Given the essential role to be played by vaccines in developing economies (2020 American Economic Review Papers and Proceedings), Kremer and his co-authors proposed advanced market commitments as an essential component to aligning market prices with the marginal cost of production. When the social benefits of a program far exceed the private benefits to producers, as they do for vaccinations for any contagious disease, public policy intervention is necessary to address the positive external benefits. For example, when drug development is close to market ready, Kremer et al. propose that governments make advance commitments to purchase a particular capacity or number of doses to encourage sufficient volume. Then the marginal cost of delivering the drugs can be made low enough to ensure affordable access. To induce research and development, governments might identify a fixed total budget to be spent on each pharmaceutical to be allocated among competing companies. Kremer et al. use a pneumonia vaccine example ($3.5 per dose and $1.5 billion of total funding) to illustrate the total commitment to be made to the delivery of the vaccine. Market competition then would be used to allocate the funds among the interested firms.
In response to the COVID-19 pandemic, the Trump administration’s WARP speed program shares some features of the Kremer proposal. For example, the administration made an advanced commitment of $1.9 billion to Pfizer and BioNTech for the delivery of one million doses of their vaccine. The WARP speed project also made advanced commitments for both development and production to Moderna, Johnson and Johnson, Astra-Zeneca, Novavax and Sanofi-Glaxo Smith Kline. But rather than have interested firms compete for a fixed commitment of funds, the WARP speed program, chose to pay different amounts per delivered dose with prices ranging from $4 per dose to Astra-Zeneca to over $20 per dose to Moderna.

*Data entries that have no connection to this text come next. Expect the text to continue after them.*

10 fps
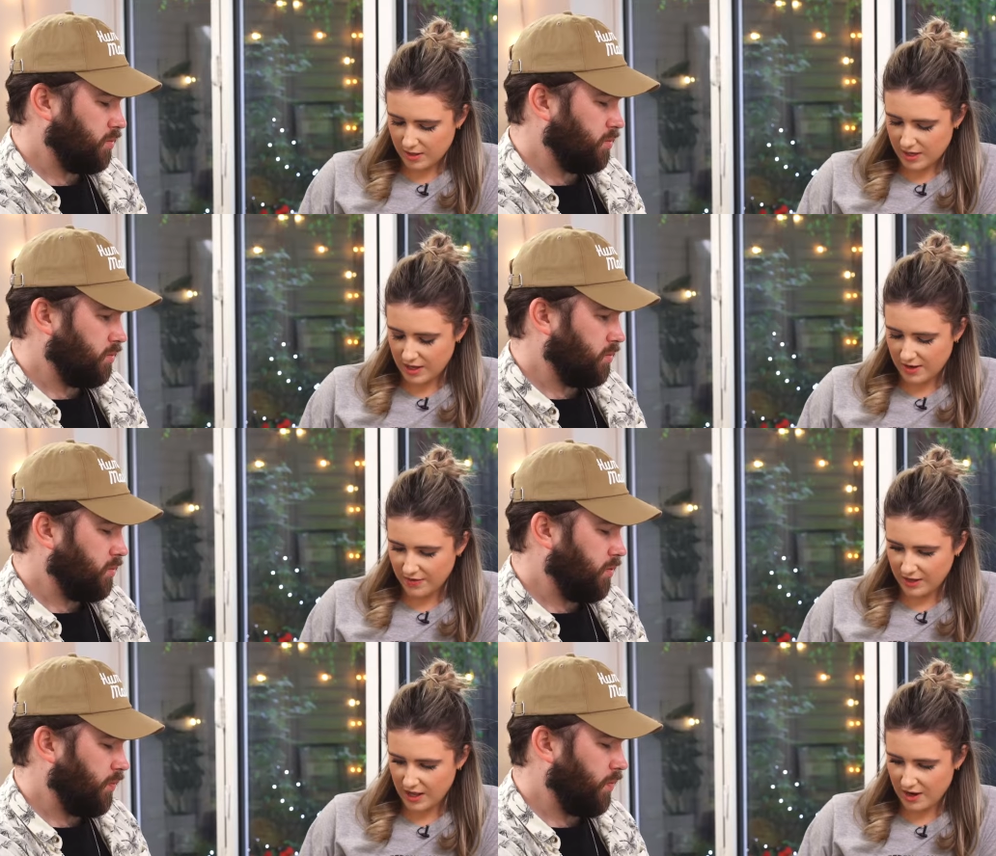Speaker 1: I love
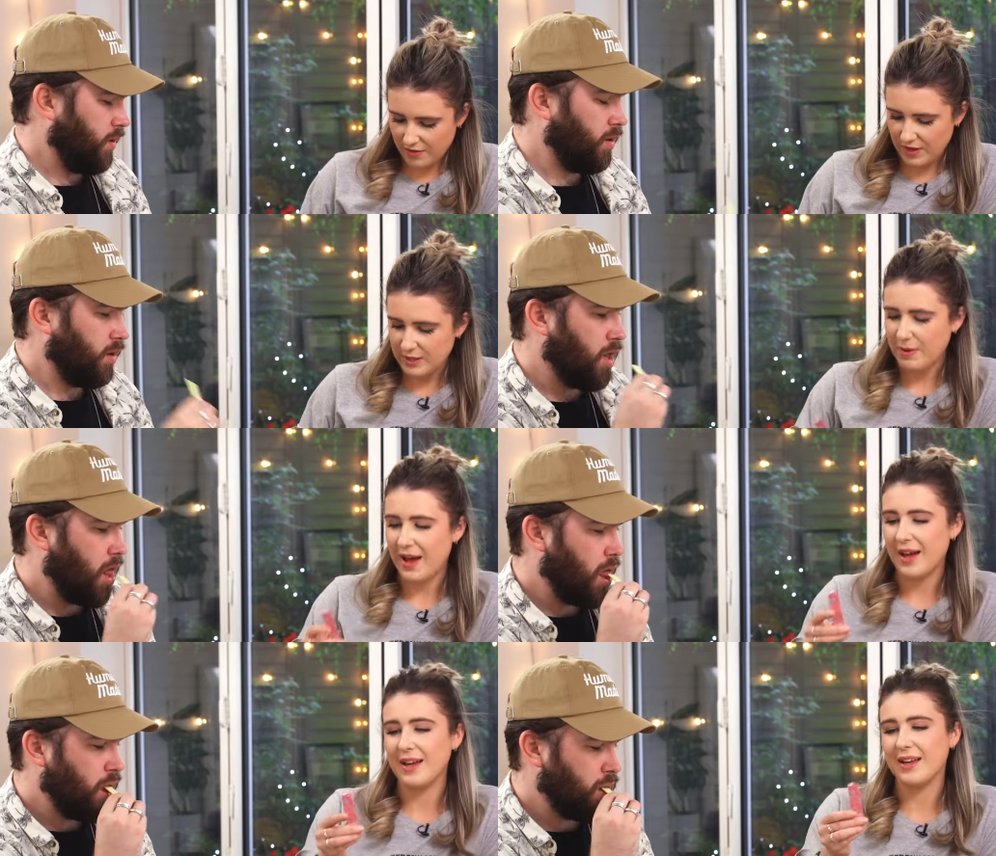the colour of this
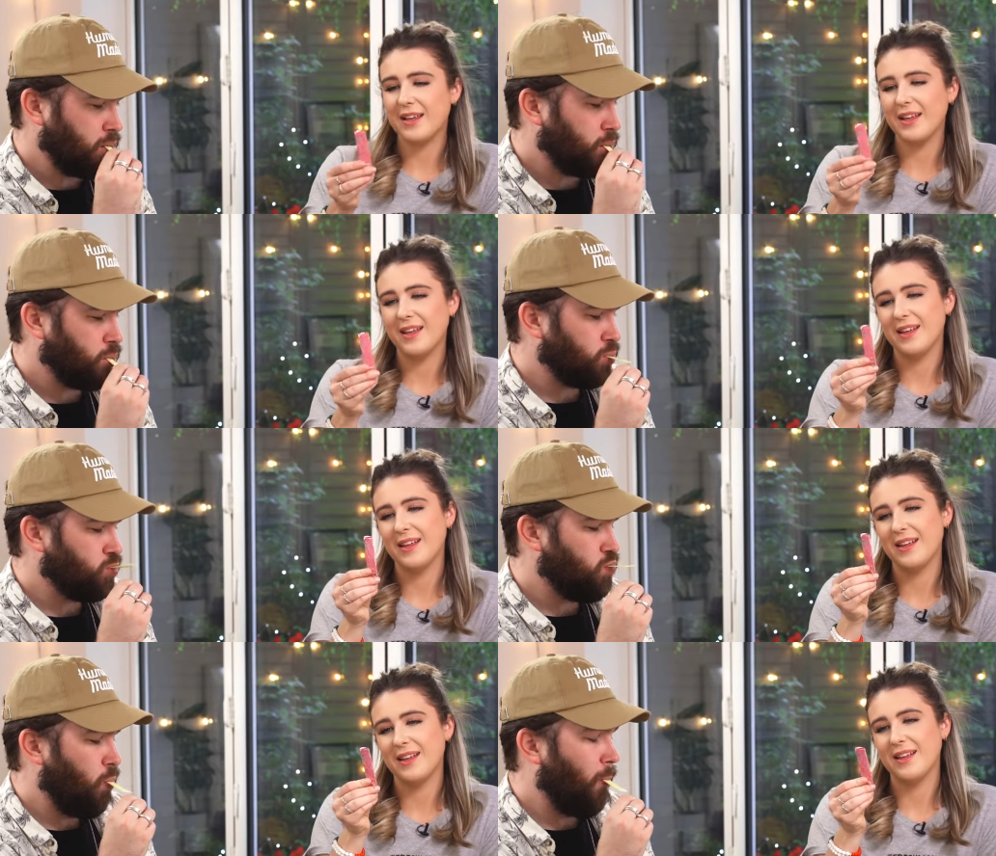pack.
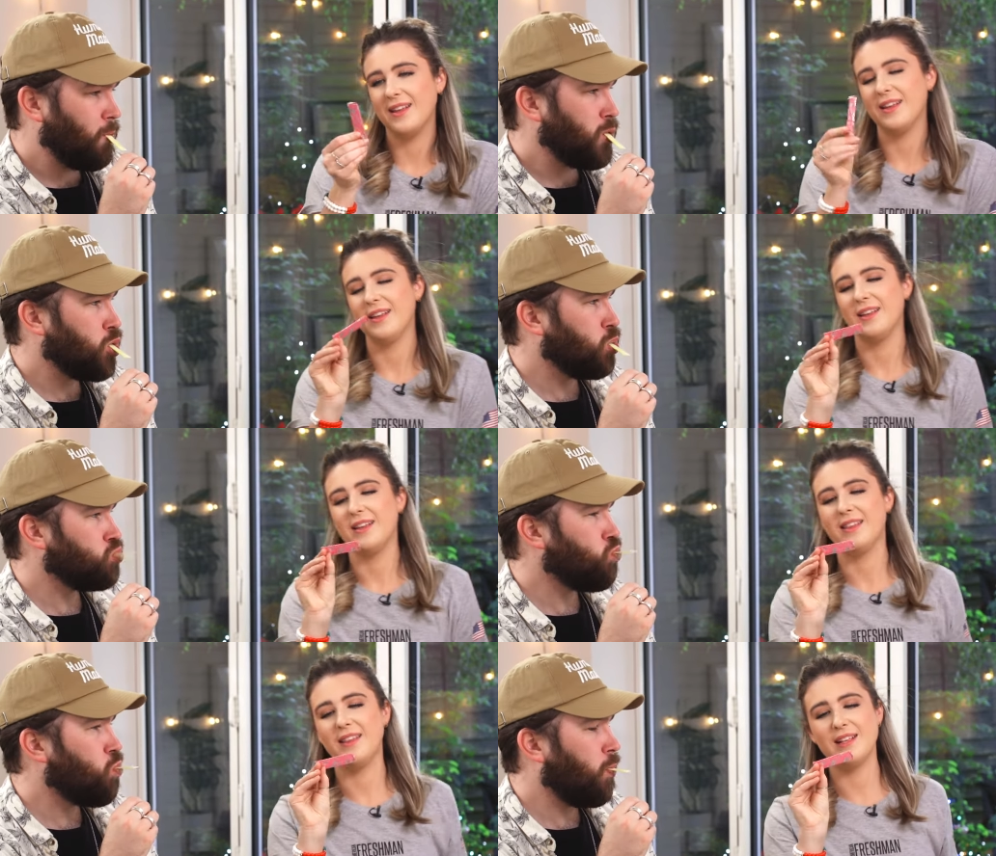
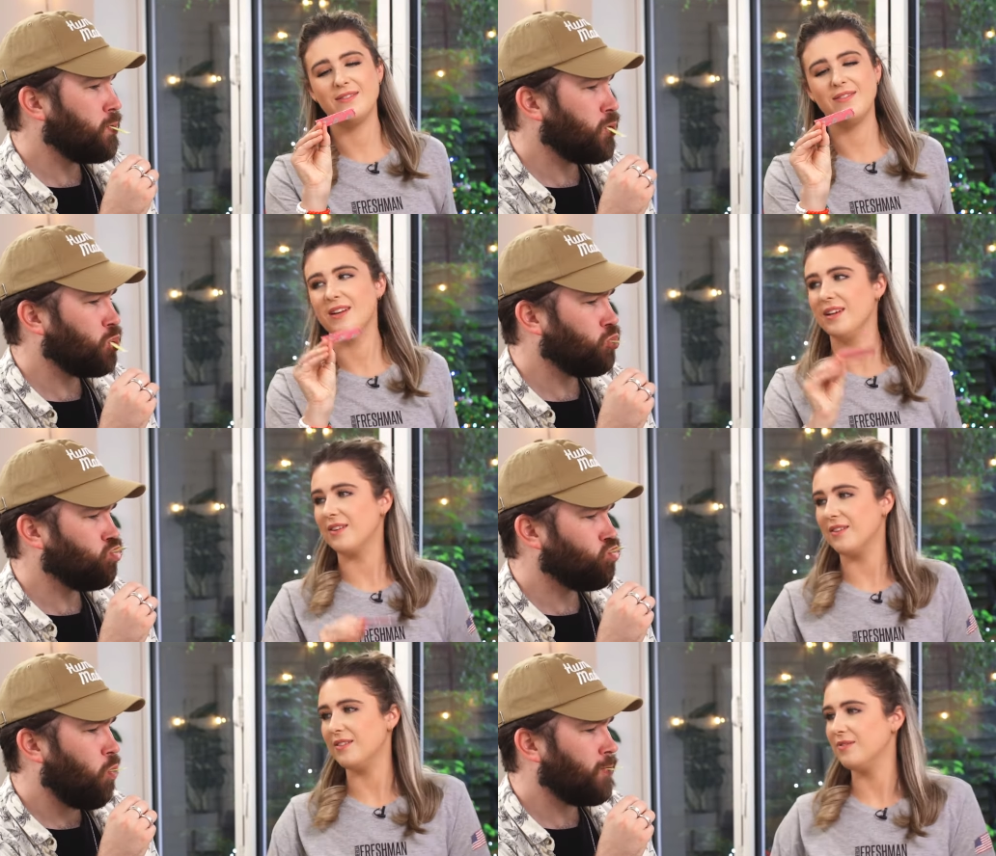That's really
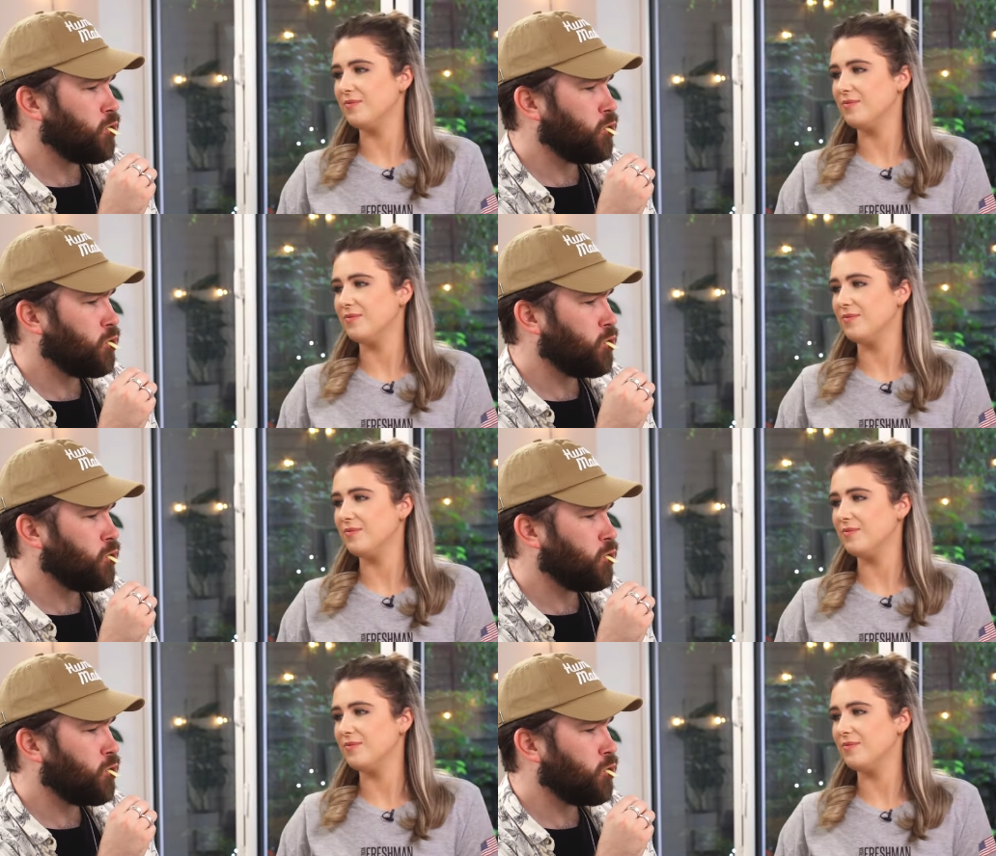cool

The approach suggested by Michael Kremer would seem to meet both the economic and political hurdles that a “blue ribbon” technical committee would not meet. Although such committees have made recommendations based on comparing costs and benefits in the past, Congress has repeatedly rejected their advice. In addition to the Office of Technology Assessment abolishment and the Affordable Care Act prohibitions, Congress has repeatedly rejected the guidance of the Medicare Payment Advisory Commission as well as the 1998 National Bipartisan Commission on Medicare. Why should we believe that today’s political environment will be more friendly than it has been in the last 25 years?
The advanced market commitments or patent buyout approaches have the virtue of consistency with the WARP speed vaccine development program. Furthermore, even the leadership of the Democratic party points to this program as a major success in responding to the COVID-19 pandemic. Of course, many challenges to program design would have to be overcome such as: 1) how value will be determined, 2) how many firms should be offered opportunities to receive funding, and 3) the nature of the advanced commitment. A number of pilot projects for drugs that address both contagious diseases and chronic diseases should be conducted to determine which approaches are most cost-effective. Clearly, discussion of these details would extend well beyond what can be fit in this commentary.
Of course, any program will have weaknesses and need to be modified; nevertheless, following the lines suggested by Kremer and his colleagues, there is the potential to generate both lower prices of pharmaceuticals used to serve today’s recipients AND more productive research and development initiatives to serve future patients.